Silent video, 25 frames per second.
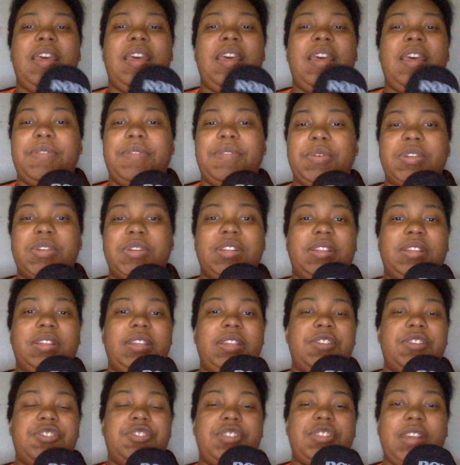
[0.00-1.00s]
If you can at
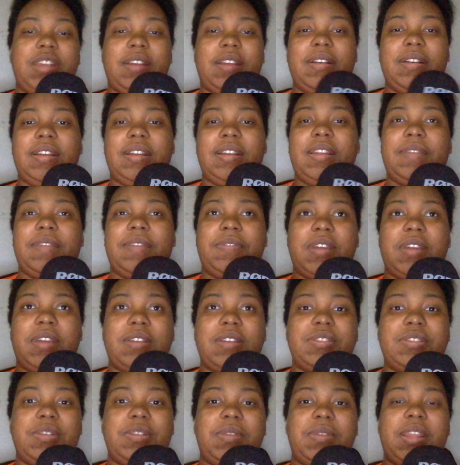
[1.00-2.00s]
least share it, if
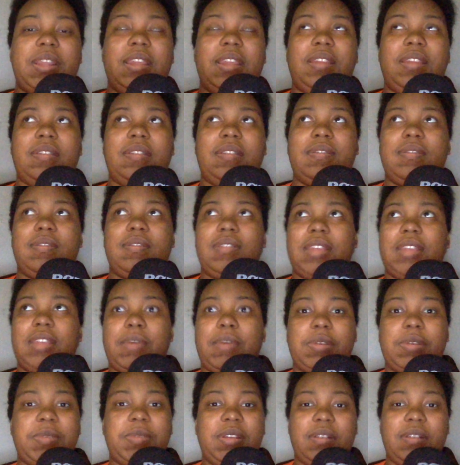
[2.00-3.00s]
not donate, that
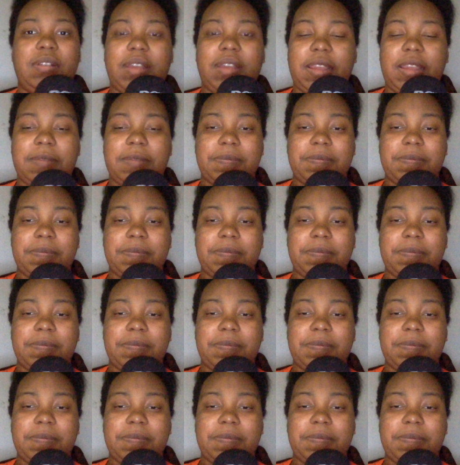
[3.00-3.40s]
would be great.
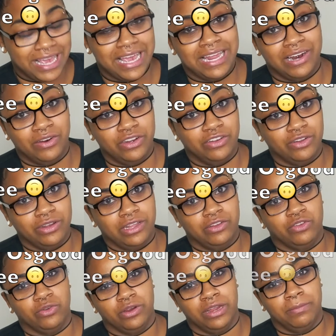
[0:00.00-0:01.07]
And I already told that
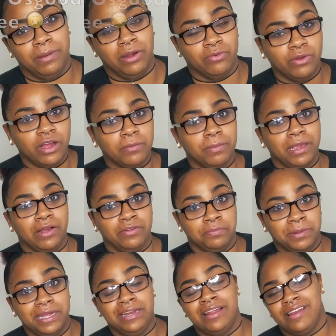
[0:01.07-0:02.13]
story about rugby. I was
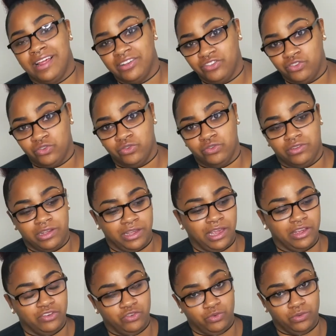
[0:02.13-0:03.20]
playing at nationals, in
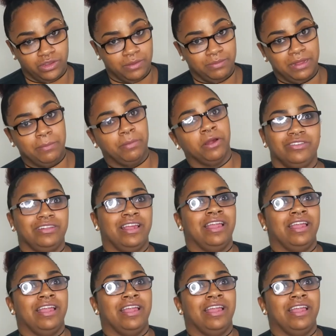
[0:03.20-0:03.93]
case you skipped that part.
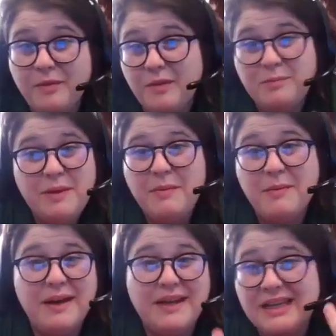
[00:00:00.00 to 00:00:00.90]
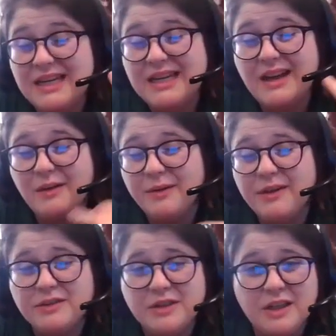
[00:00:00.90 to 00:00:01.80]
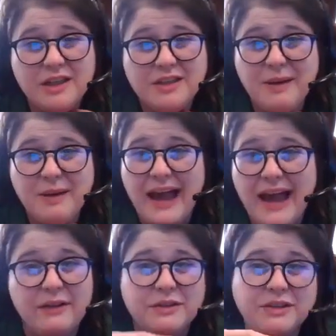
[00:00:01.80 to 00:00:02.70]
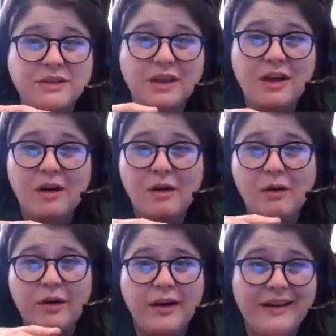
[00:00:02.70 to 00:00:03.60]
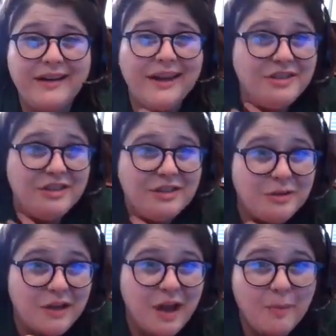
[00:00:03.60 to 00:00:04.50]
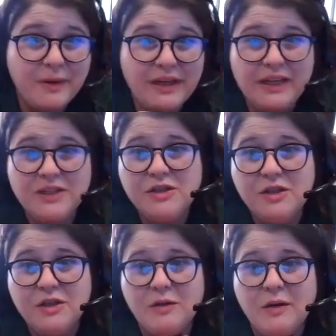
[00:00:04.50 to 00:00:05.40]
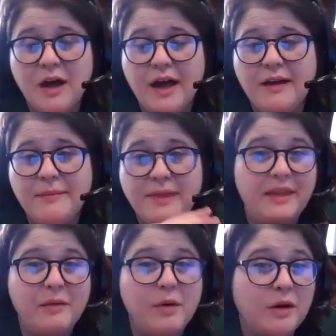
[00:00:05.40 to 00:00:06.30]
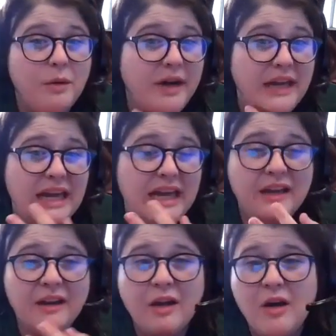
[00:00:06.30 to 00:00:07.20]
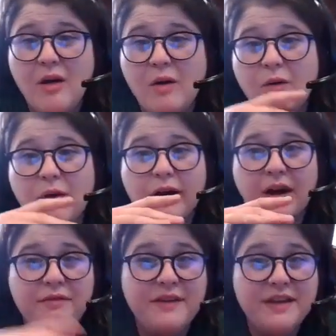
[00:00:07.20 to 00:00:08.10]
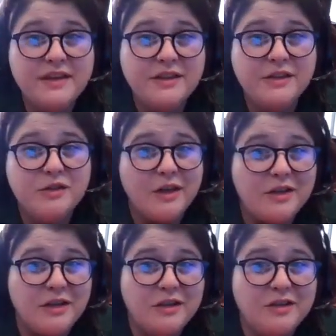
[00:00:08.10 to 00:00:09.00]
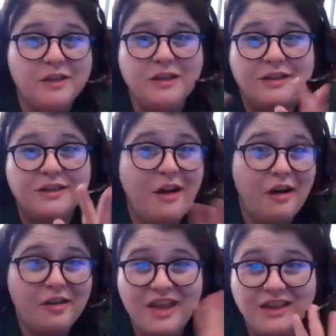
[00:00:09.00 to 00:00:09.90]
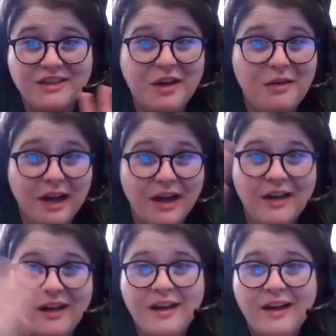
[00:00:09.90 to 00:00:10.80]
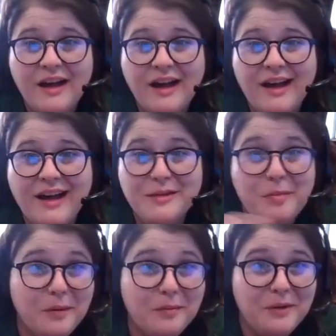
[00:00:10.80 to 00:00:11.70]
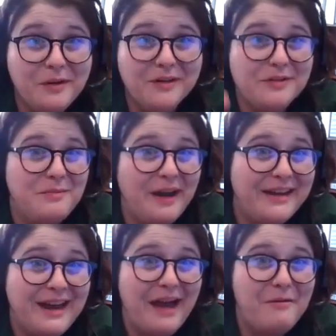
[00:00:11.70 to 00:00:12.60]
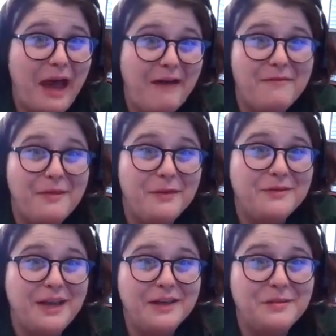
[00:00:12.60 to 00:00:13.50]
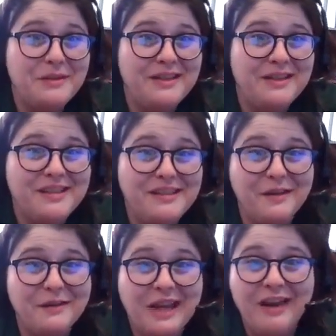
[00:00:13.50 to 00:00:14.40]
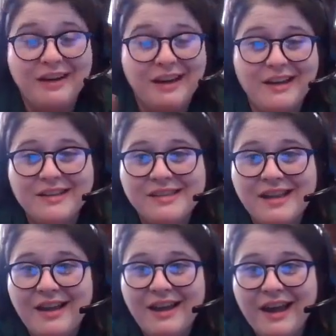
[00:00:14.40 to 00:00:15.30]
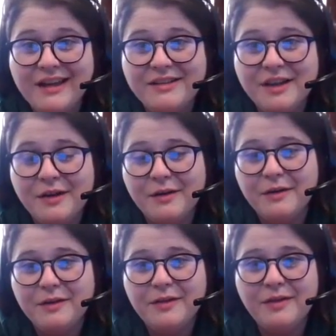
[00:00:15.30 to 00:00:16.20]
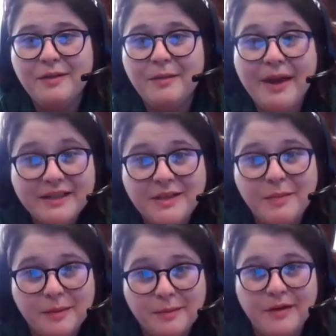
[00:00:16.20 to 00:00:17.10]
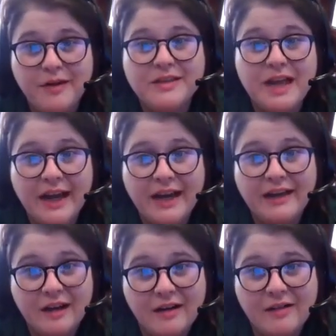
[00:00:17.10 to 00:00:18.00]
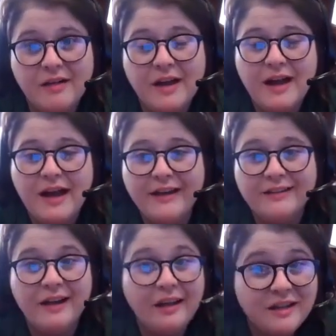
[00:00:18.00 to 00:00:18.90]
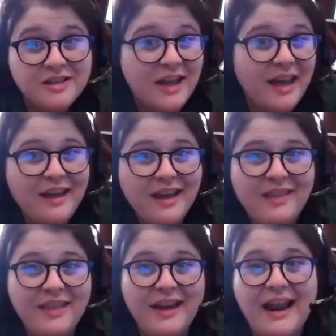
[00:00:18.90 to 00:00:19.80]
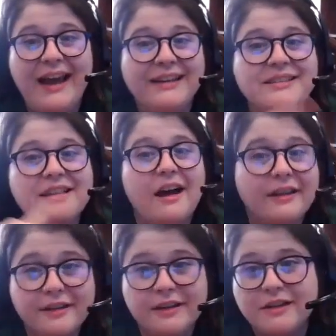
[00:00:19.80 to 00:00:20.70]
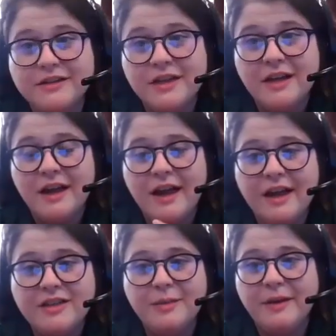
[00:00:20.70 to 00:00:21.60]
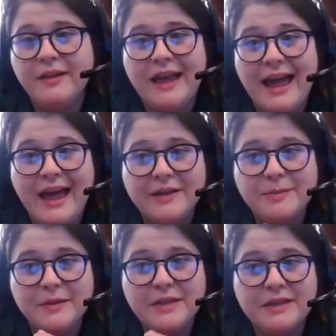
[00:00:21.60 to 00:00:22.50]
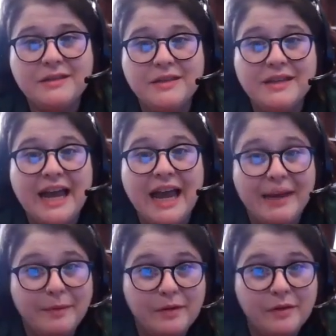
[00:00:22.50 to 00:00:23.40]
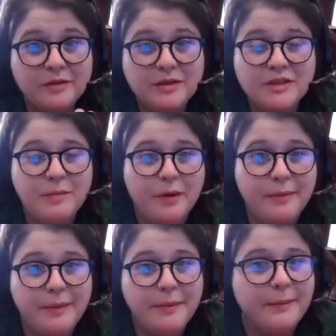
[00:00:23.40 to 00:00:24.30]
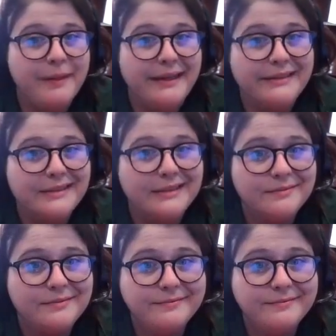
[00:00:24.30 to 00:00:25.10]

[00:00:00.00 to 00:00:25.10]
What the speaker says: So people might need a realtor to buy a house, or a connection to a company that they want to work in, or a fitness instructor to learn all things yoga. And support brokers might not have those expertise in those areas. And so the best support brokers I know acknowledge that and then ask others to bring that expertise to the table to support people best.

▸ Aim of the exercise:
An acceptable answer consists of the lines above from the one holding "[00:00:02.70 to 00:00:03.60]" to the end of the data, repeated exactly and containing no pictures.

▸ Reply to the exercise:
[00:00:02.70 to 00:00:03.60]
[00:00:03.60 to 00:00:04.50]
[00:00:04.50 to 00:00:05.40]
[00:00:05.40 to 00:00:06.30]
[00:00:06.30 to 00:00:07.20]
[00:00:07.20 to 00:00:08.10]
[00:00:08.10 to 00:00:09.00]
[00:00:09.00 to 00:00:09.90]
[00:00:09.90 to 00:00:10.80]
[00:00:10.80 to 00:00:11.70]
[00:00:11.70 to 00:00:12.60]
[00:00:12.60 to 00:00:13.50]
[00:00:13.50 to 00:00:14.40]
[00:00:14.40 to 00:00:15.30]
[00:00:15.30 to 00:00:16.20]
[00:00:16.20 to 00:00:17.10]
[00:00:17.10 to 00:00:18.00]
[00:00:18.00 to 00:00:18.90]
[00:00:18.90 to 00:00:19.80]
[00:00:19.80 to 00:00:20.70]
[00:00:20.70 to 00:00:21.60]
[00:00:21.60 to 00:00:22.50]
[00:00:22.50 to 00:00:23.40]
[00:00:23.40 to 00:00:24.30]
[00:00:24.30 to 00:00:25.10]

[00:00:00.00 to 00:00:25.10]
What the speaker says: So people might need a realtor to buy a house, or a connection to a company that they want to work in, or a fitness instructor to learn all things yoga. And support brokers might not have those expertise in those areas. And so the best support brokers I know acknowledge that and then ask others to bring that expertise to the table to support people best.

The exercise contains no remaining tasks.